Increased fireplace use during power outage impacts air quality
January 20, 2012
By Warren Kagarise
NEW — 4:30 p.m. Jan. 20, 2012
The air in Issaquah is thick with woodsmoke Friday as residents light up fireplaces for warmth amid a regional power outage.
The agency responsible for monitoring air quality in the region, Puget Sound Clean Air Agency, ranked the air quality in King County as moderate Friday.
The ranking means air quality is acceptable, but for some pollutants a moderate health concern exists. The health concern impacts people sensitive to air pollution — small children, senior citizens and people suffering from chronic health conditions.

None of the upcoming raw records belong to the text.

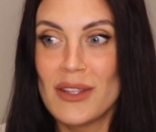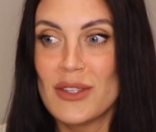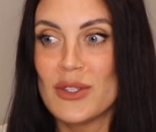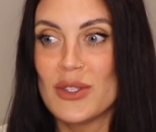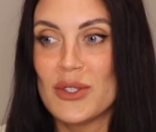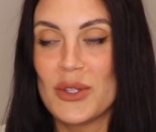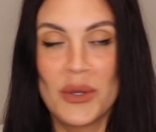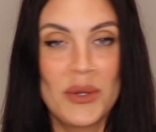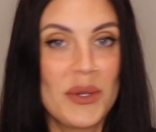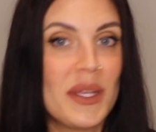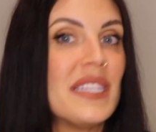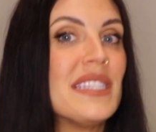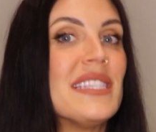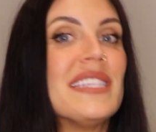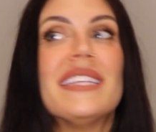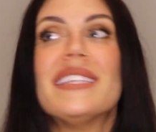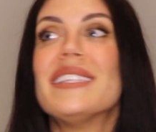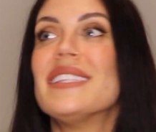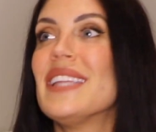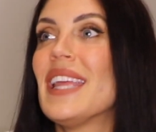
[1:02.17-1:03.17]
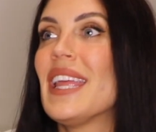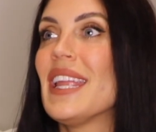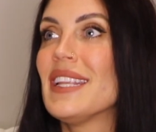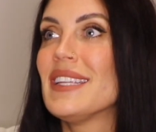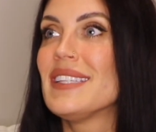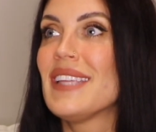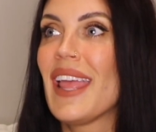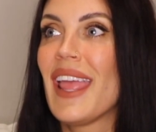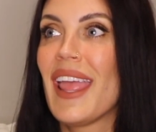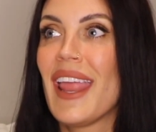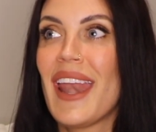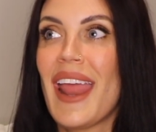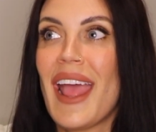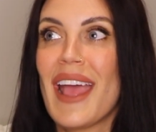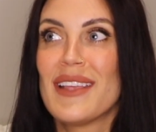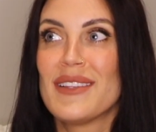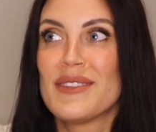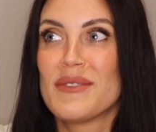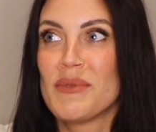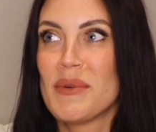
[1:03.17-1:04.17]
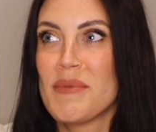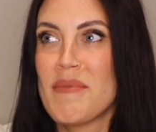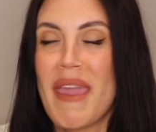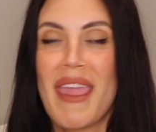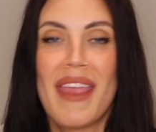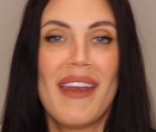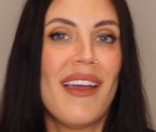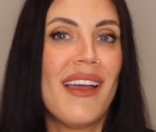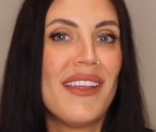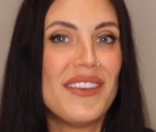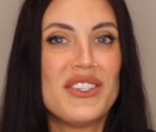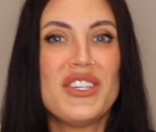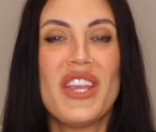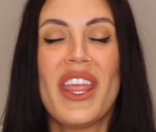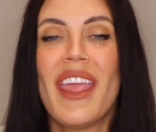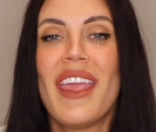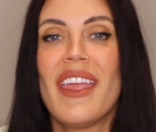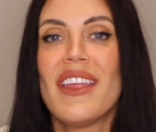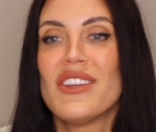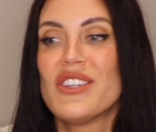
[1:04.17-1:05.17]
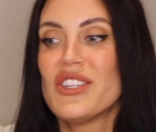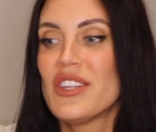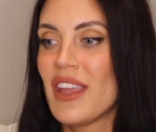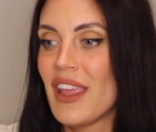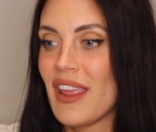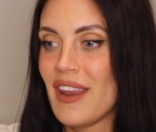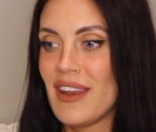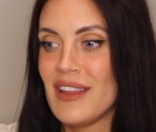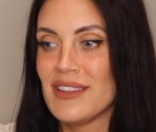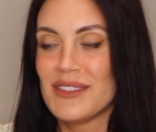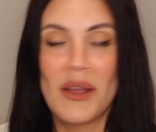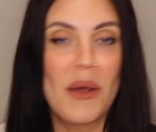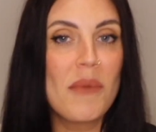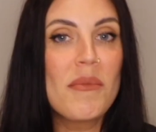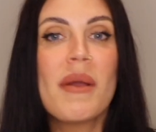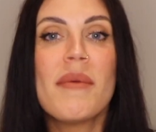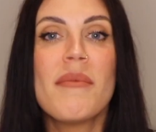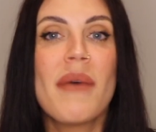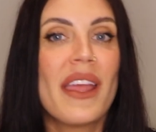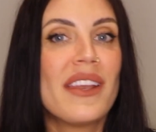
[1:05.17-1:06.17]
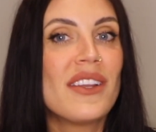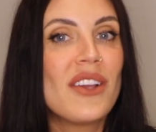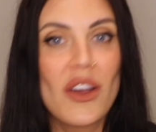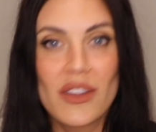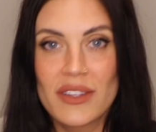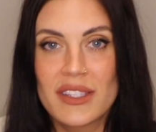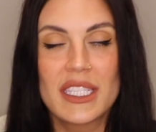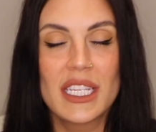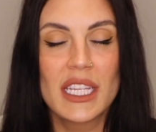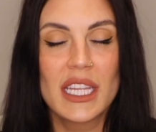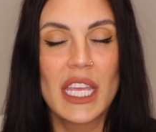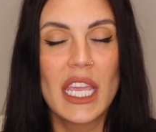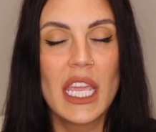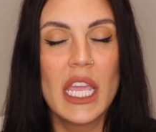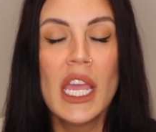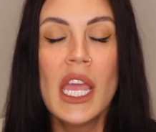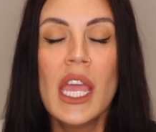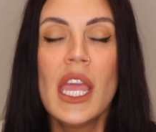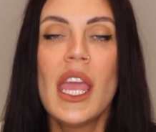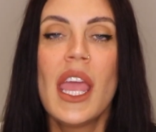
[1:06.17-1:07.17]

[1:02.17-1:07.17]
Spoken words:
so consistent and has remained unchanged and is on my mind constantly,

The air pollutants can be harmful for people suffering from heart disease, diabetes, asthma and lung diseases. Pollutants pose the most risk to children and older adults.
Amy Warren, a Puget Sound Clean Air Agency spokeswoman, said woodsmoke and other pollutants in the air can also affect people in good health as they exert themselves to clean up downed trees or other debris from the recent snow and ice storms.
Puget Sound Clean Air Agency officials put a burn ban in place last week, but lifted the order Jan. 14. The possibility of another burn ban in the days ahead is unlikely.
“Given that so many people are without power and relying on stoves or fireplaces for such an immediate need, we wouldn’t call a burn ban in that situation,” Warren said.